• To do:
Retype the listing exactly, with no images.
--- Data supplied Enclosed Below ---
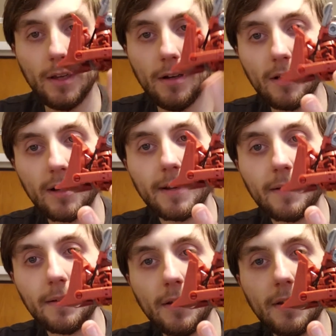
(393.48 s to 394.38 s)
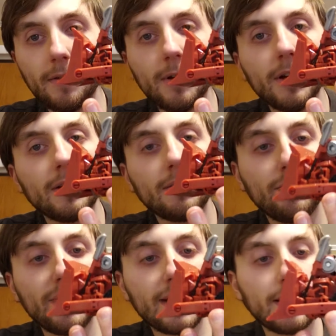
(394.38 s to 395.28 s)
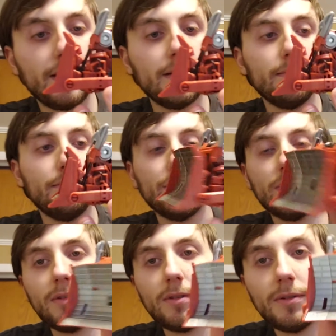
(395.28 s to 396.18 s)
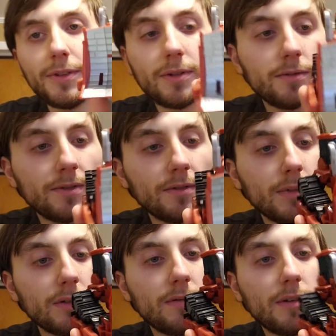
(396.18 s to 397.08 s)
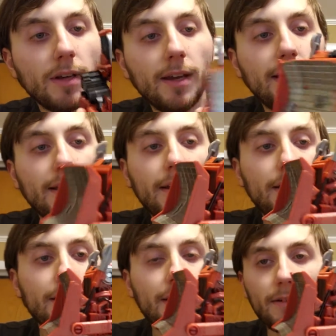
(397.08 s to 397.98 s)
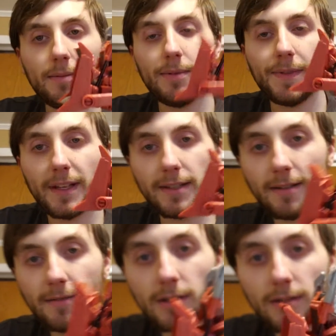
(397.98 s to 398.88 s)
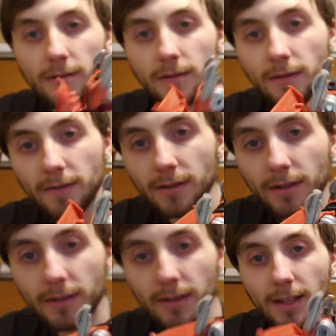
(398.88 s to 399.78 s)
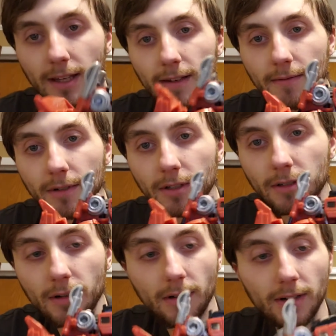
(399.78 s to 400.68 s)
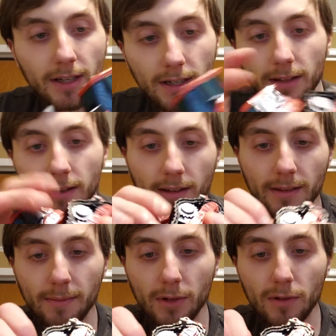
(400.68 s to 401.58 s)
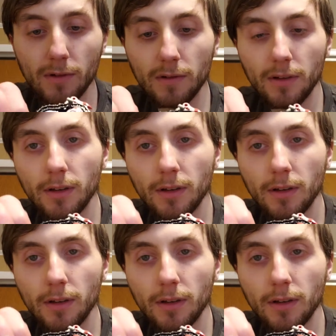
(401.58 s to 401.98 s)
Okay, and there we are, back in the bulldozer mode. Now, a couple things I want to go over is that when you're going into this mode,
--- End of Enclosed Data supplied ---
• Task response:
(393.48 s to 394.38 s)
(394.38 s to 395.28 s)
(395.28 s to 396.18 s)
(396.18 s to 397.08 s)
(397.08 s to 397.98 s)
(397.98 s to 398.88 s)
(398.88 s to 399.78 s)
(399.78 s to 400.68 s)
(400.68 s to 401.58 s)
(401.58 s to 401.98 s)
Okay, and there we are, back in the bulldozer mode. Now, a couple things I want to go over is that when you're going into this mode,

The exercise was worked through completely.